St. Louis Post-Dispatch
by Blythe Bernard
Something stinks in Bridgeton, but the source isn’t always obvious. Neighbors of the Bridgeton Landfill have complained of a foul stench since an underground fire started there in 2010. The Fred Weber asphalt plant in neighboring Maryland Heights also can give off a distinctive odor.
More recently, the Champ Landfill in the village of Champ has taken blame for the smells. The U.S. Environmental Protection Agency cited the landfill between Bridgeton and Maryland Heights last week for its lack of odor control.
The Metropolitan St. Louis Sewer District stopped taking raw sludge to the Champ Landfill in May, when the EPA’s inspections turned up odor violations at the landfill.
“When we pay to take product to a landfill, we count on (them) to manage it properly,” said Lance LeComb, a spokesman for the sewer district. “I’m not going to say ours is an odorless business, but others shouldn’t try to foist their problems on us because they’re trying to save money.”
The sewer district issued two violations earlier this year against Champ Landfill for its runoff that introduced “dangerous levels of hydrogen sulfide gases in the sewer system,” LeComb said.
Champ Landfill recently came under new ownership with the consolidation of Progressive Waste Solutions and Waste Connections. The new owners have given the sewer district plans to correct the problems with the runoff, and agreed to pay about $1.6 million for gas extraction wells and other improvements to control odors in an agreement with the EPA. The waste company did not respond to requests for an interview.
Residents say the problems at Champ should not detract from their concerns about the Bridgeton Landfill, which connects to the West Lake Landfill that contains radioactive waste and is overseen by the EPA as a Superfund toxic site.

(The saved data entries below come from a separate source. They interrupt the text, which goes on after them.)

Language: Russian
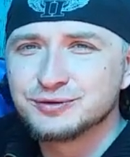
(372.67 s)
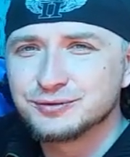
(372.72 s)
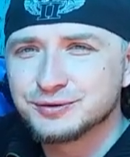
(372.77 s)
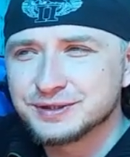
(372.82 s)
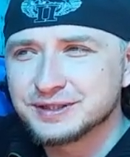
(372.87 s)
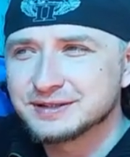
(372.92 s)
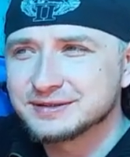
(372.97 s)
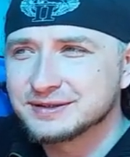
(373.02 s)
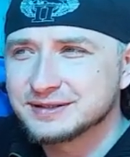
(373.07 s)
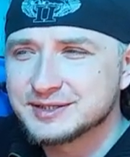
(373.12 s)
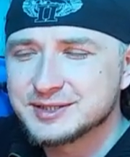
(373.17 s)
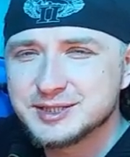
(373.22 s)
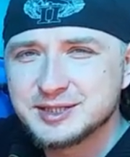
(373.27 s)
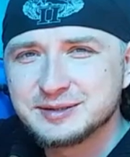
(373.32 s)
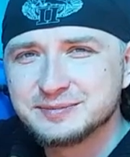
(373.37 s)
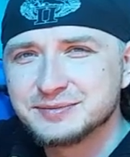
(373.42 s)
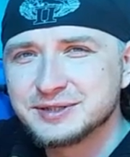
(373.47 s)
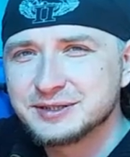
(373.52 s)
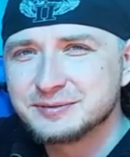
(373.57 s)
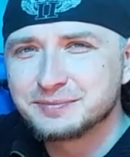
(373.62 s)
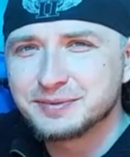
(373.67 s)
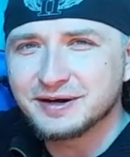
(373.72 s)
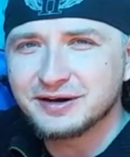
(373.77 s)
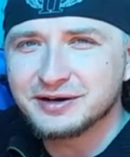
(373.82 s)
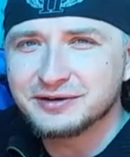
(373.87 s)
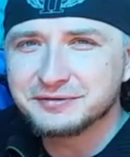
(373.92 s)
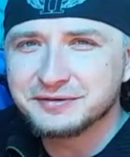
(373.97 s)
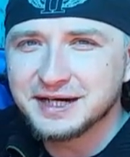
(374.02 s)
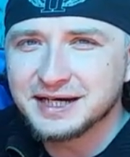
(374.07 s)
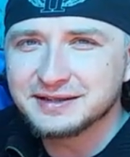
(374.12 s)
Вот этот зимний
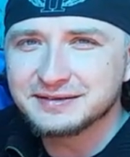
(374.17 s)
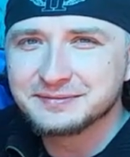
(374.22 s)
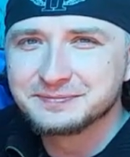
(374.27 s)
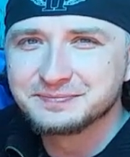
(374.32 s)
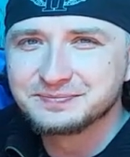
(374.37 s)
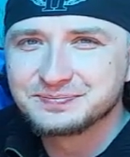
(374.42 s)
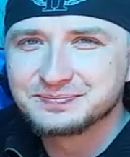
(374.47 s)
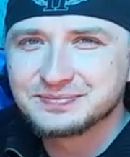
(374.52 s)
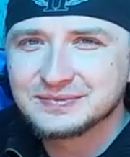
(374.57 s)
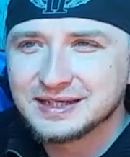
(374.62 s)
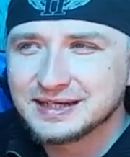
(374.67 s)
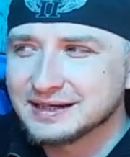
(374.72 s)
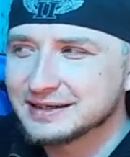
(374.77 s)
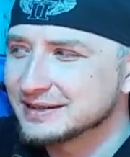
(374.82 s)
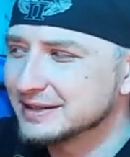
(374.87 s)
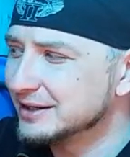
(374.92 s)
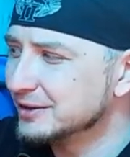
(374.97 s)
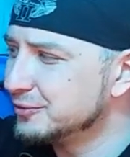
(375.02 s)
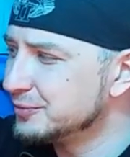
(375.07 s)
прохват – когда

The nonprofit group Just Moms has pushed for a buyout within a one-mile radius of the landfills.
Kathy Bell, who lives in the Spanish Village neighborhood between the Champ and Bridgeton landfills, said she can tell the difference by smell.
“All of us that have smelled it know what a distinct odor that the Bridgeton Landfill has and there’s no mistaking it for any other odor,” Bell said. “There’s no denying that Champ has a problem with odors as well, and it just adds to the bad quality of air in this area.”
A complaint log for Bridgeton odors that’s been kept since 2011 by the Missouri Department of Natural Resources has more than 1,600 entries. Bell has logged more complaints than any other resident, about 170 times since 2010. She said she only logs odors from the Bridgeton Landfill, which she describes as a burnt chemical smell.
“It has always been a little frustrating to be tagged for odors upwind from the landfill. Champ is only one of several other (odor) sources in the area,” Republic spokesman Richard Callow said.
The odor complaint log is shared with the owners of the Champ and Bridgeton landfills and Attorney General Chris Koster, who sued Republic Services in 2013 for environmental violations related to the Bridgeton Landfill. The court date in the case has been pushed back to 2017.
Meanwhile, people living near the landfills say they are frustrated by the ongoing odors and worried about what they’re breathing. The most recent state and federal data shows that radioactive particles and other toxins in the air surrounding the Bridgeton Landfill are below levels for health concern and consistent with urban areas.
A recent report from the St. Louis County Public Health Department found slightly higher rates of asthma and chronic lung disease in the two-mile radius around the Bridgeton Landfill, but not enough to blame the site for respiratory problems. The report did show that nearby residents experience higher rates of shortness of breath, insomnia, headaches, nausea, fatigue and stress over the air quality.
“As a parent I don’t really care where the odor is coming from,” said Dawn Chapman of Maryland Heights, a founder of Just Moms. “All of this is happening in a relatively small area in a community with schools, with churches. It’s a stink-for-all.”